El paraíso sumerio donde siempre es la hora de Sumer
También conocido como Tilmun.
Dilmun es un lugar legendario en la mitología sumeria, descrito como un paraíso primordial donde reside la divinidad y florece la vida en su forma más pura. Mencionado en antiguas tablillas de arcilla, Dilmun representa probablemente la concepción más temprana del paraíso en la tradición religiosa occidental. Su nombre puede referirse a la región histórica del Golfo Pérsico, pero en los mitos trasciende su ubicación geográfica para convertirse en un estado de existencia ideal.

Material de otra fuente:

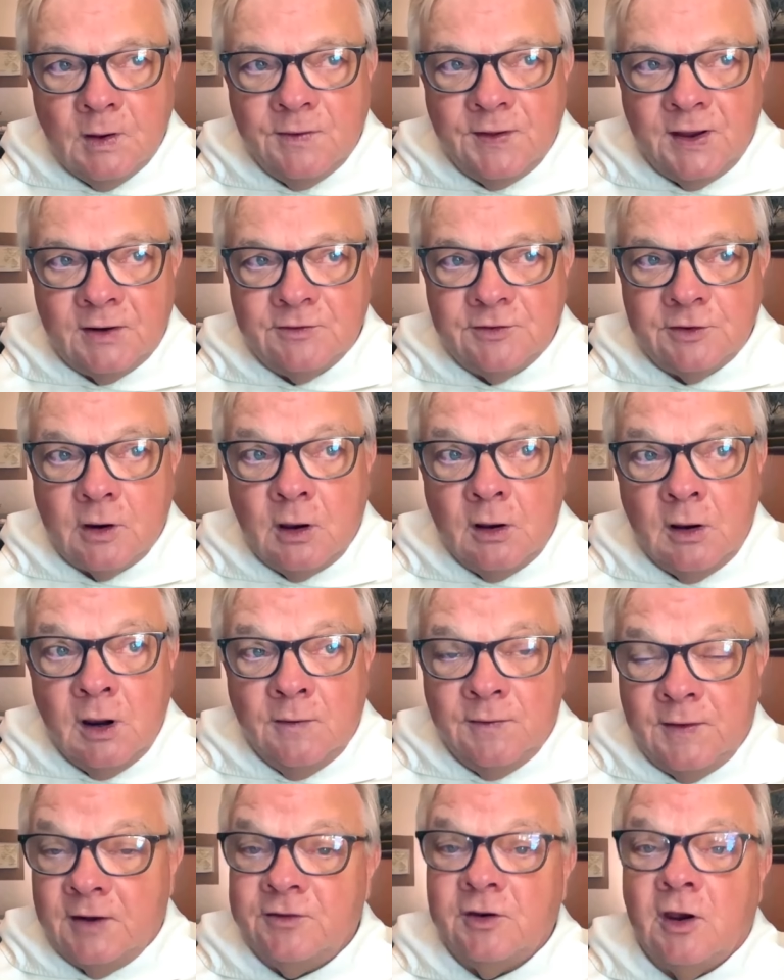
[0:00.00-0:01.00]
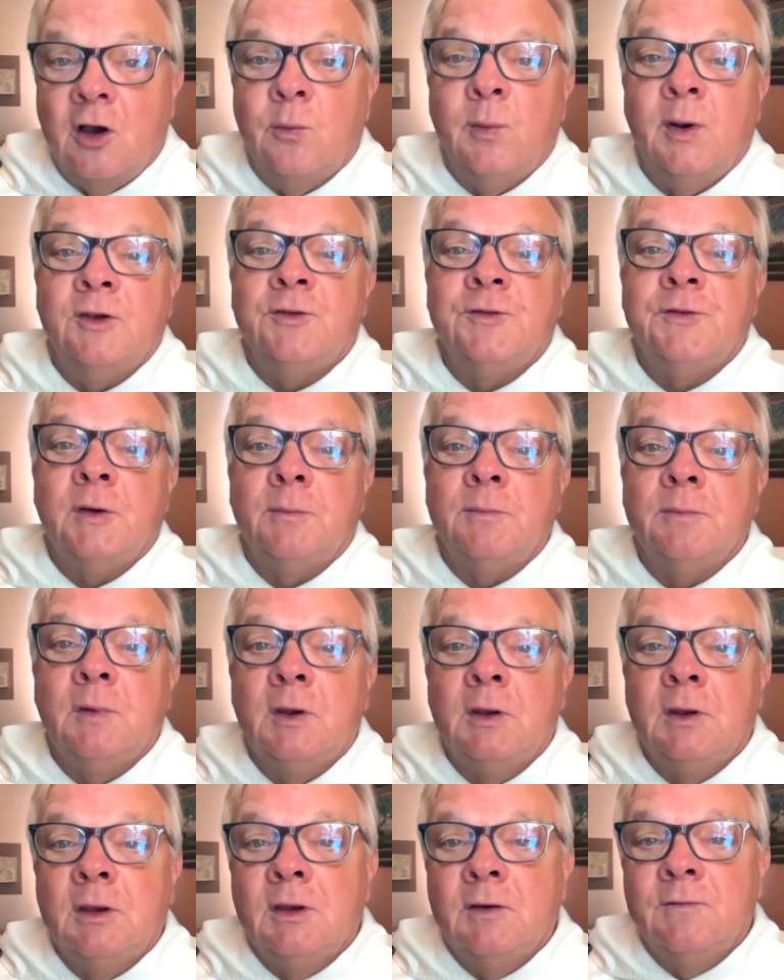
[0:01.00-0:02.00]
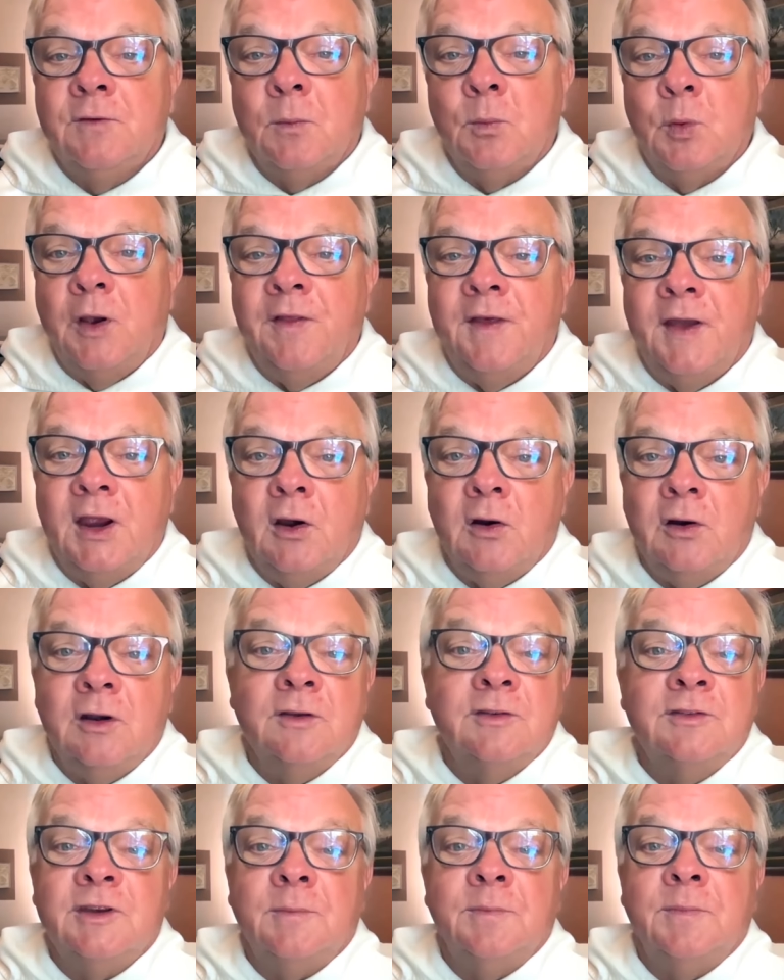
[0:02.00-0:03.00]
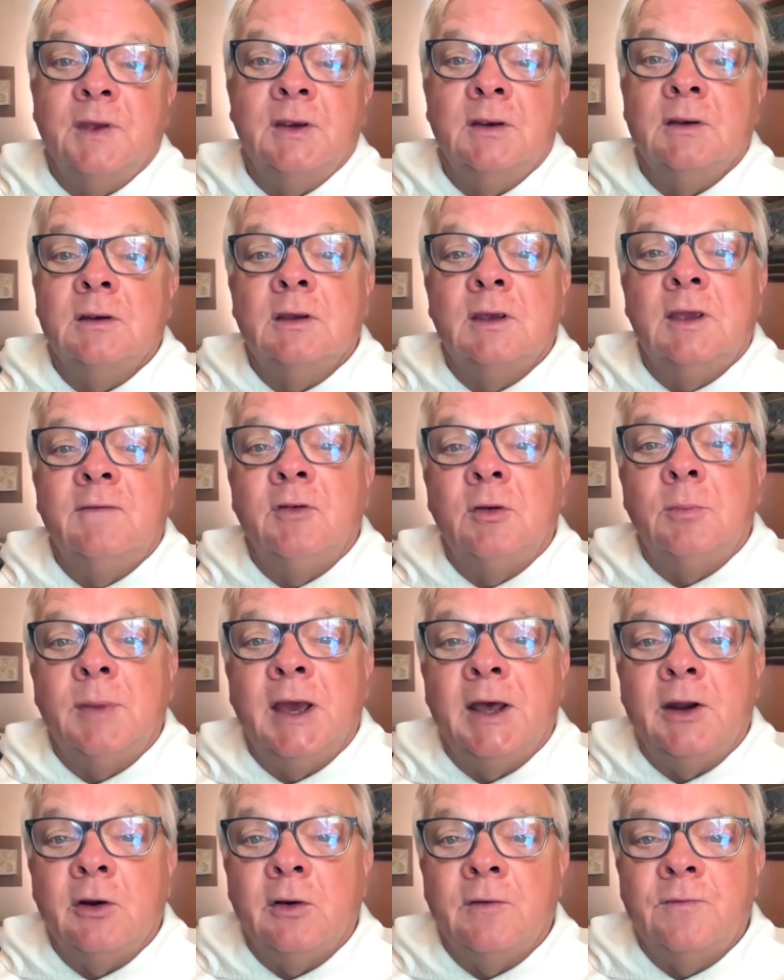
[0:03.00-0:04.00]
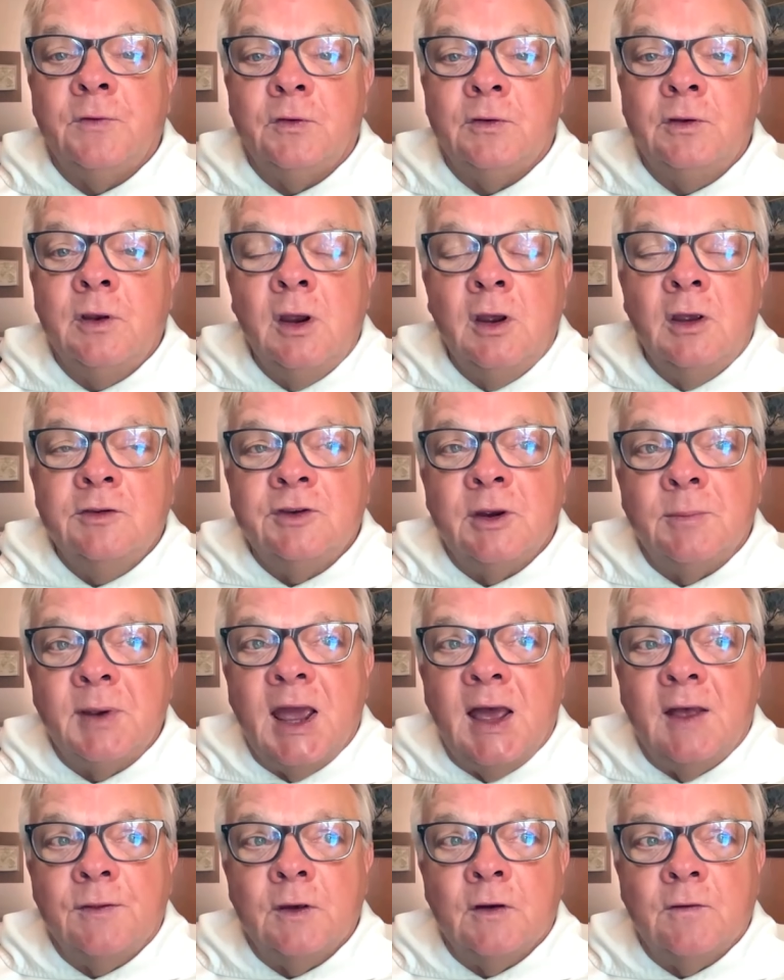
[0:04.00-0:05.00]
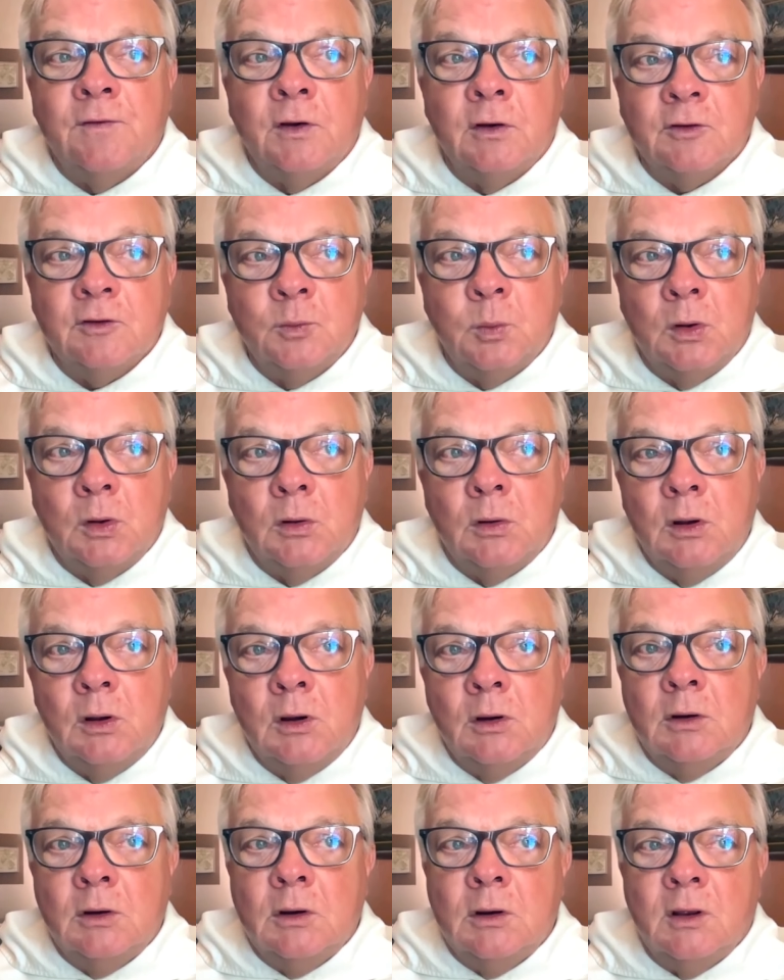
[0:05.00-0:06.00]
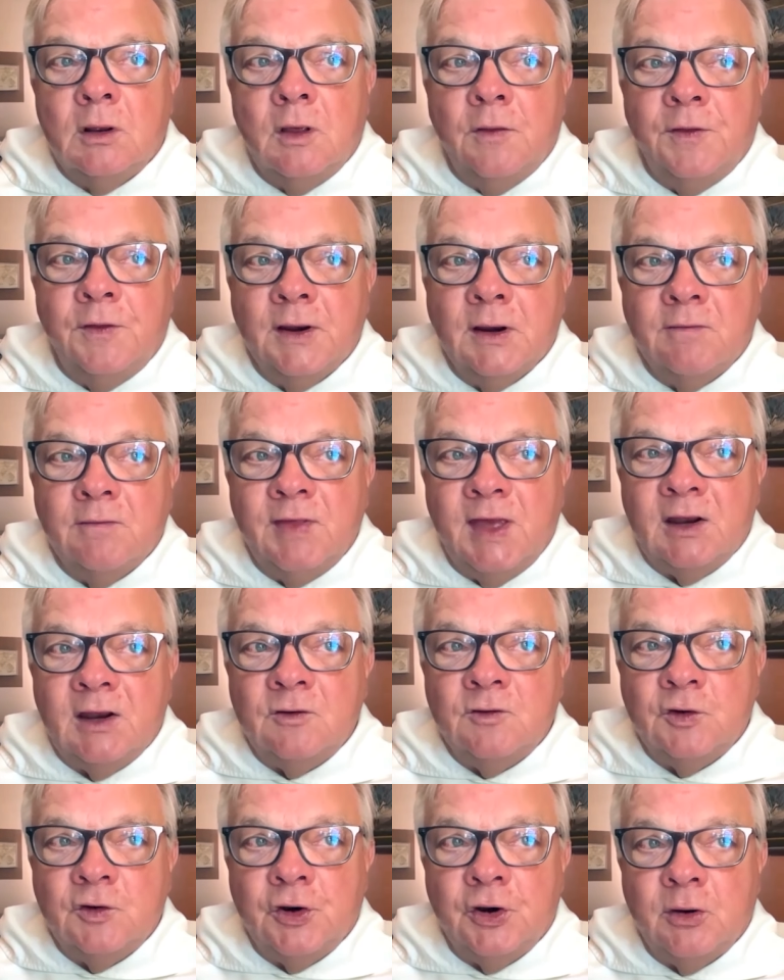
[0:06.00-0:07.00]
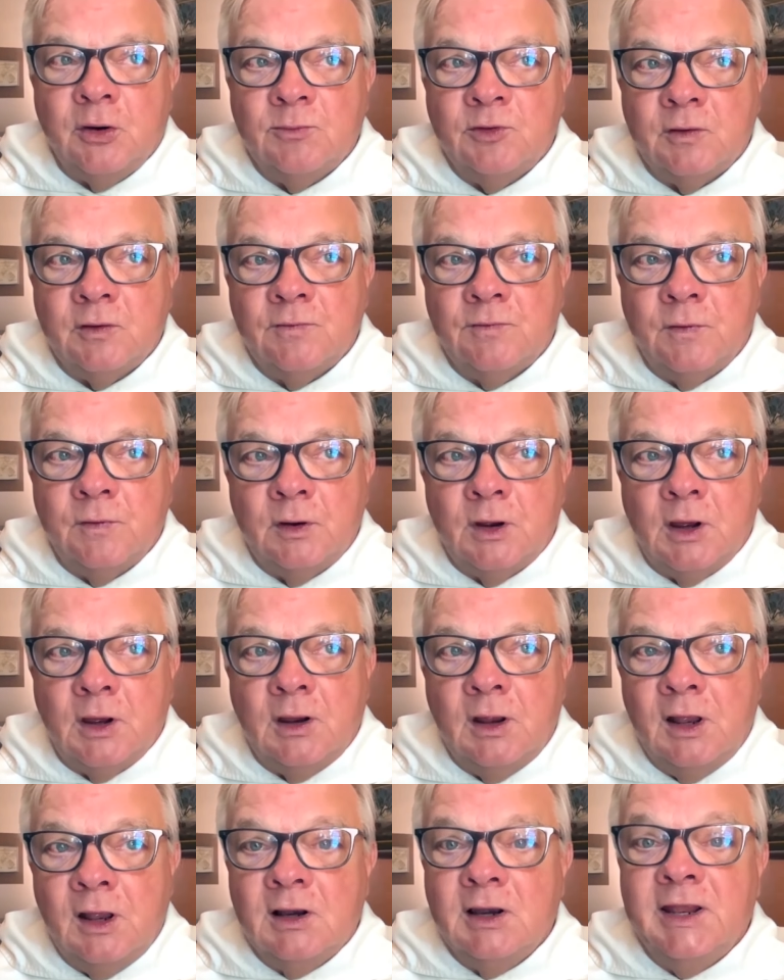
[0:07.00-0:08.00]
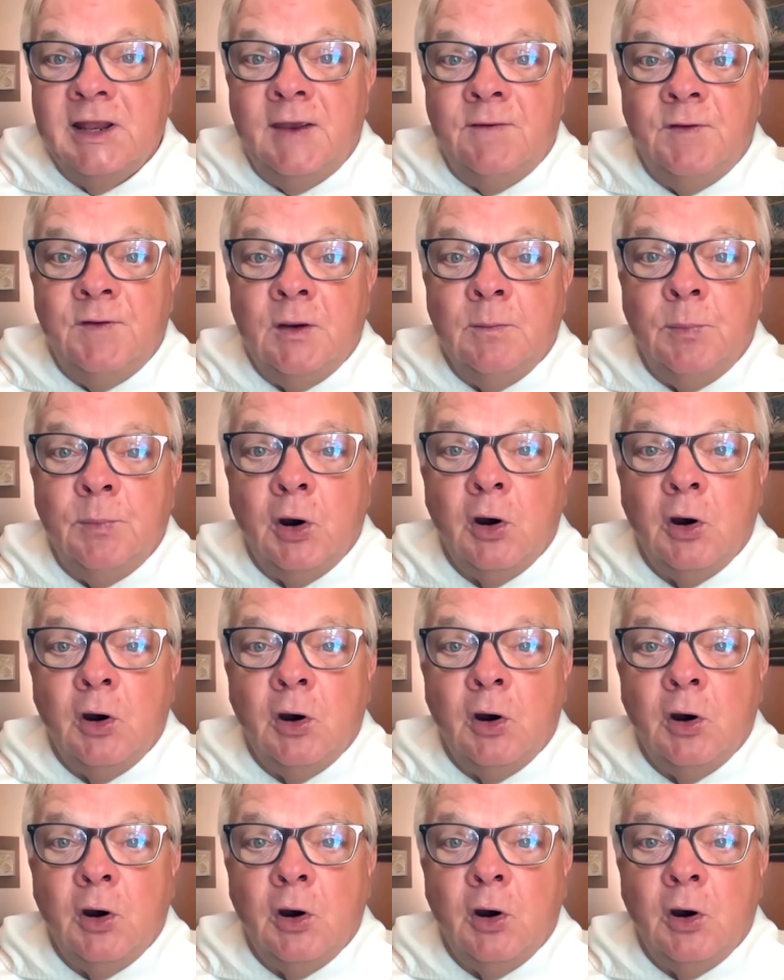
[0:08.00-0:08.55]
That's always from where they are to something even better. For some Catholic folks, will think of that in terms of leaving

Inicialmente, según los relatos antiguos, Dilmun experimentó una crisis de sequía. El lugar, que debería ser perpetuamente exuberante, se convirtió en un desierto árido donde la vida apenas podía prosperar. Fue Enki, el dios de la sabiduría y las aguas, quien intervino en el rescate de Dilmun. Acudió con un recipiente cósmico lleno de agua generadora de vida y la derramó sobre la tierra reseca, transformándola instantáneamente en un jardín floreciente de fertilidad absoluta.
El resultado de esta intervención divina fue la creación de un espacio donde todo es luz, alegría y abundancia. Dilmun existe fuera del tiempo normal, donde no envejecen ni el cansancio ni la enfermedad tienen entrada. Es un lugar donde incluso la muerte parece suspendida. Nada desagradable o sucio puede existir en Dilmun; su pureza es axiomática.
Sin embargo, Dilmun permanece como un destino exclusivo de dioses. Los humanos no tienen acceso a este paraíso, por mucha virtud que acumulen en vida. Es una invitación constantemente presente pero permanentemente inalcanzable, un recordatorio de la distancia insalvable entre lo divino y lo mortal en la cosmogonía sumeria.